E.Y: Bu işin Türkçesi, ‘dağ fare doğurdu’dur.
H.T: Peki turizm fuarını açan kim bir söyler misiniz? İzmir’de bir turizm fuarı açılıyor, bir yıl öncekinden daha büyük bir hale gelmiş. Bakan Ertuğrul Günay, tek başına...
E.Y: Şimdi orada Aziz Bey özür diledi, ben senin soruyu neden sorduğunu biliyorum. Kendisinin olmamasını Sayın Kemal Kılıçdaroğlu’ndan dolayı olduğunu söyledi. Genel Başkanı’nın burada olduğunu anlattı.
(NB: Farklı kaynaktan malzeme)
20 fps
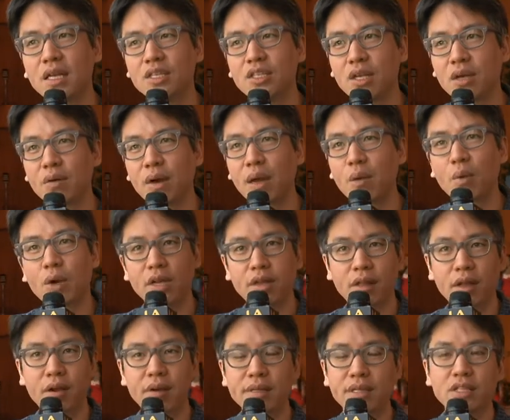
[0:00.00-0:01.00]
So I worked
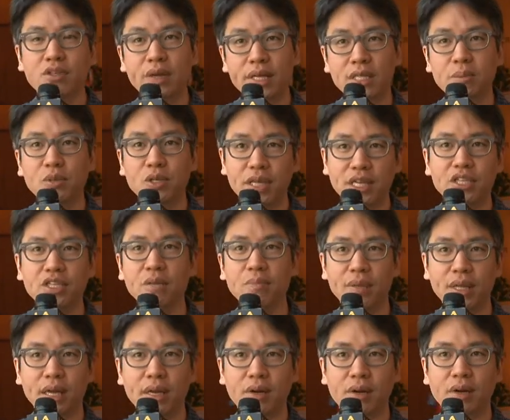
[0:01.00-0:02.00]
there as a transportation
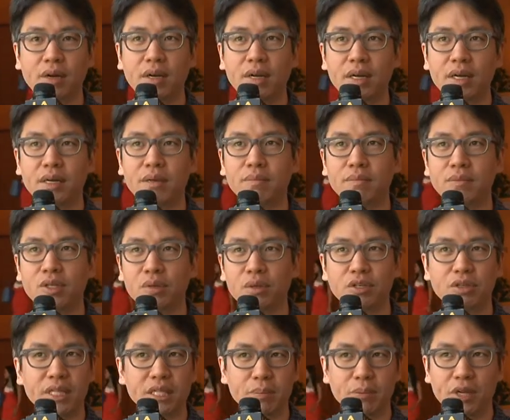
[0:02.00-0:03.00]
planner, um, doing
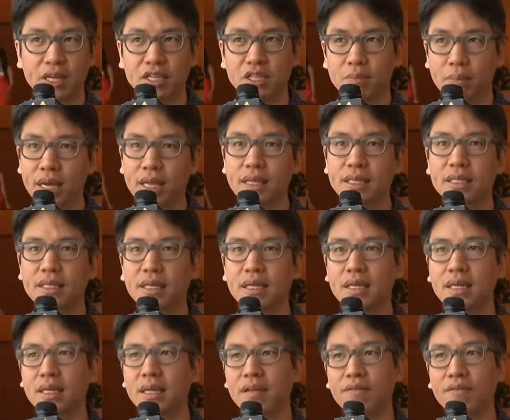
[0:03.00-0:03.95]
transportation policy,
Belediye başkanları yine gelmedi
H.T: Peki diğer belediye başkanları neredeydi? Yedi tane vali vardı açılışta, belediye başkanları nerede? Belediye başkanlarının, Sanayi Odası’nın düzenlediği toplantıda, Kılıçdaroğlu toplantısında ne işi var, ekonomist mi bunlar? Belediyeler, ithalat-ihracat mı yapacak?
E.Y: Ev sahibi olarak Aziz Bey orada olurdu, diğer belediye başkanları fuarda olabilirlerdi.
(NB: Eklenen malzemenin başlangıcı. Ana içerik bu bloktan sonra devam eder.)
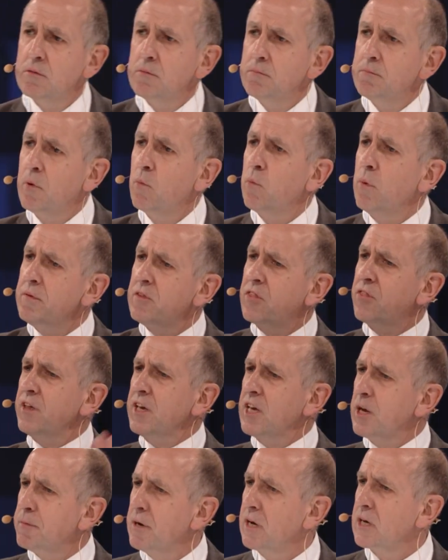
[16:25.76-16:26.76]
But when we
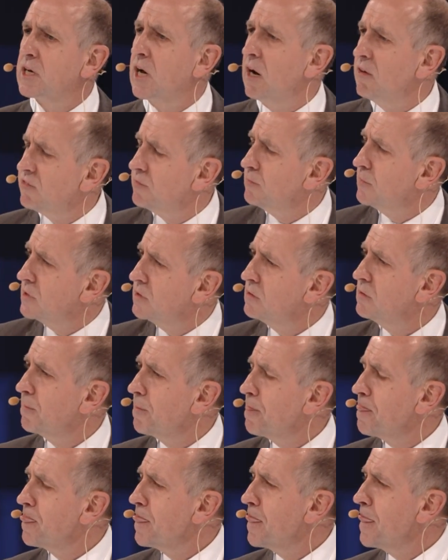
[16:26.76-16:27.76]
think about government,
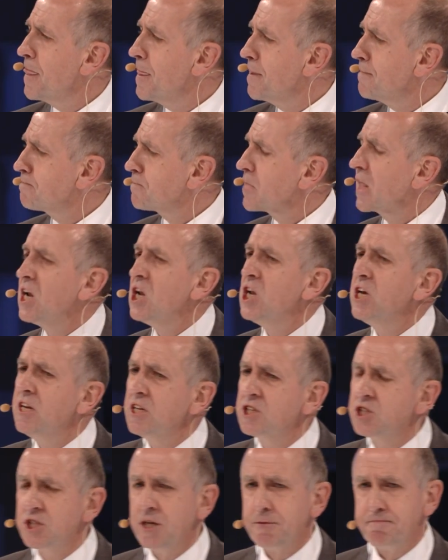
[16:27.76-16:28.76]

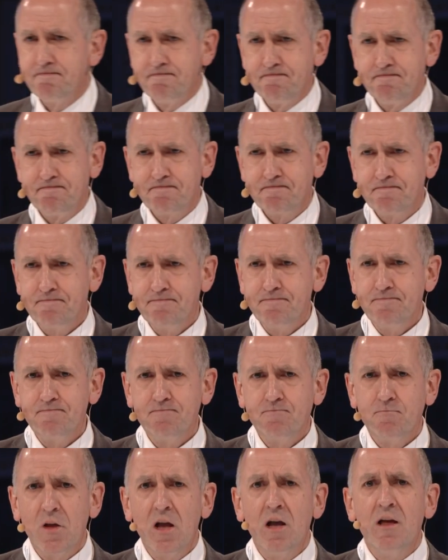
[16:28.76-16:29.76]
leadership,
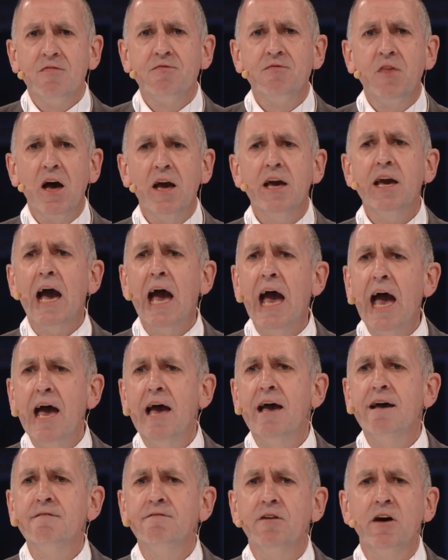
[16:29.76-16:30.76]
they
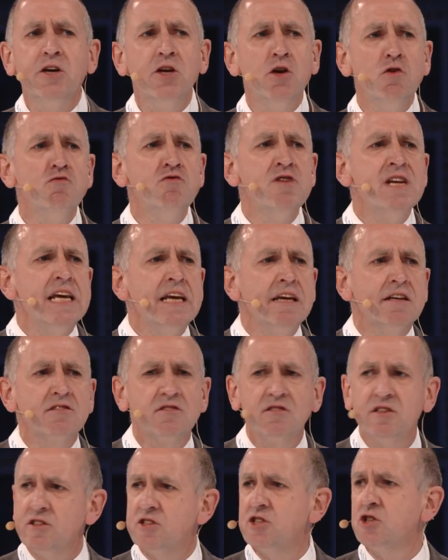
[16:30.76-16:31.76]
have a unique
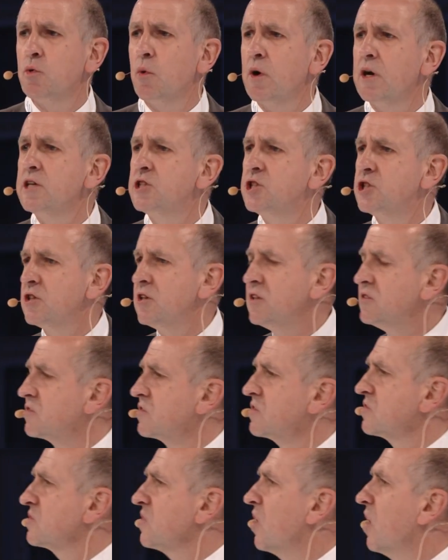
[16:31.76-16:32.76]
situation in
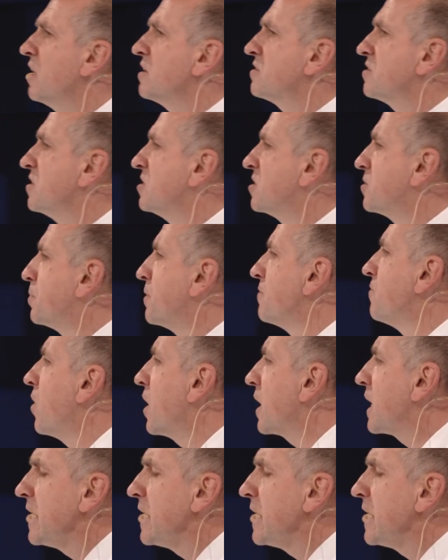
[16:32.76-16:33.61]
society to provide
H.T: Beyler, Turizm Bakanı yedi tane valiyle dolaştı Turizm Fuarı’nı. Ben ev sahibiyim, fuar açıyorum, yedi tane vali benim yanımda, yerel yöneticiler yok... O zaman turizmi niye konuşacağız?
E.Y: Sayın Kocaoğlu da, sayın Vali de turizm kenti diye bir başlık koydu ama altını doldurmadı. Sunumlar da çok amatörceydi. Normalde İzmir’in bu sunumları kendi içinde tartışması lazımdı. Bakanın önüne daha somut ve güzel projelerle çıkılmalıydı. Yani İkinci Kordon’daki çöp konteynerinin evlerin önünde olması, Sayın Bakan’ın sorunu değil...
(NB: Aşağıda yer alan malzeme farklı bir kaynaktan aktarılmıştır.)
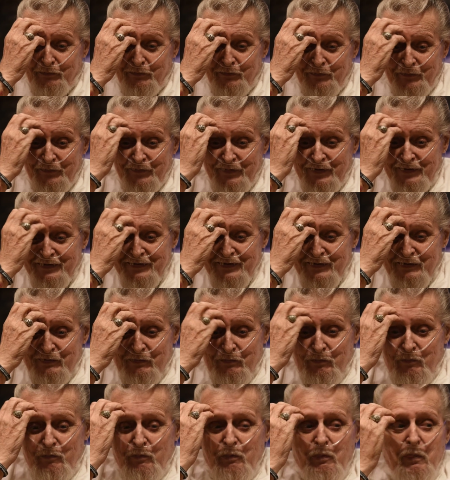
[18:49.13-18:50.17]
hour
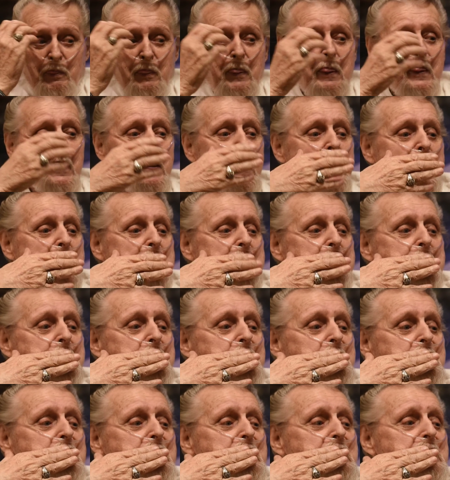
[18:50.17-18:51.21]
on
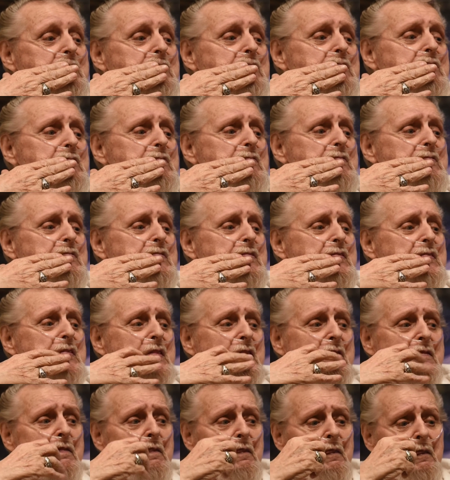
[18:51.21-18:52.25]
springs. Once he gets
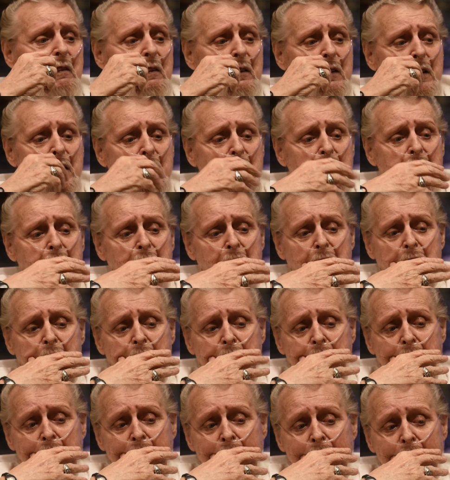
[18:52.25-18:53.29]
if
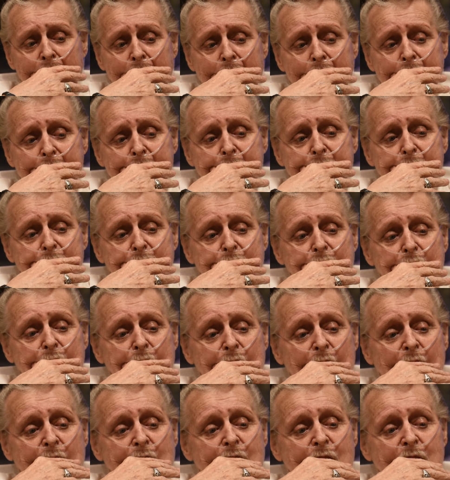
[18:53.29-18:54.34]
he's using
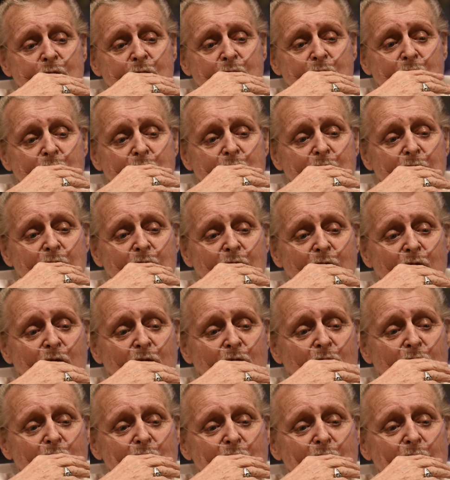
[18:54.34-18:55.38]
a
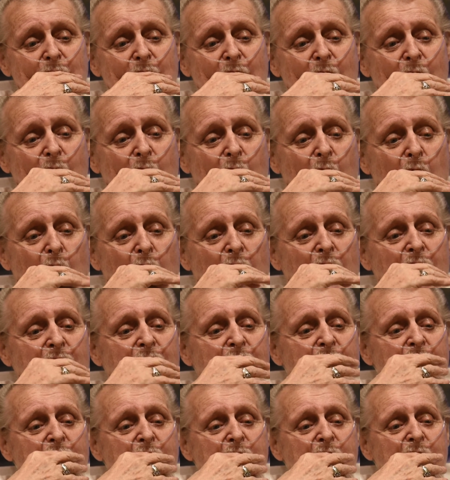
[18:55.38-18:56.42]

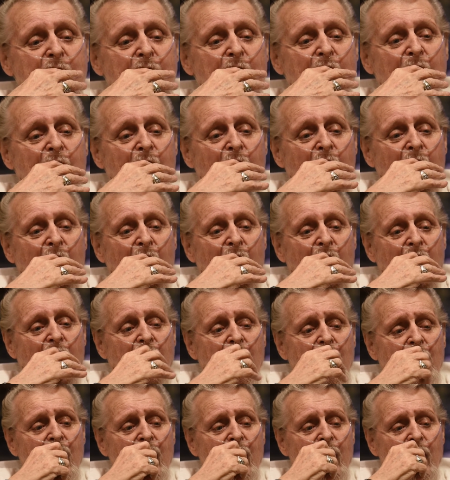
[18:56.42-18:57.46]
2-part spring or
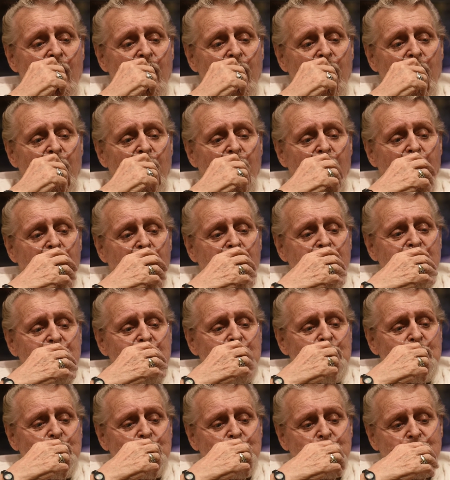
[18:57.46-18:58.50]
1-piece spring, no matter what
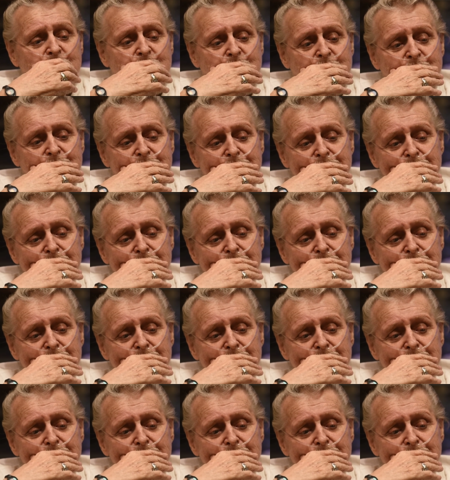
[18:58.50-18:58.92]
spring he's using.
E.İ: Söze ve takvime bağlanan hiçbirşey olmadı.
E.Y: Evet ve gene aynı noktadayız. Bakan’a, Veysi Öncel güzel birşey söyledi: “Allahaşkına, Mega Müze’yle ilgili kamulaştırma çalışmasına gidiyorsunuz. Mega Müze’nin seçildiği yerde 50 milyon liralık kamulaştırma yapılacak. Her mahkeme en az üç yıl sürüyor, yok mu İzmir’de temiz arazi, kimsenin itiraz etmeyeceği bir yer? Neden oraya yapmıyorsunuz” dedi.
E.İ: Toplantıyı düzenleyen ÇEŞTOB’un Başkanı Veysi Öncel, farklı konularda, dört kere, “Bize söz verin” isteminde bulundu, bir tanesini bile alamadı.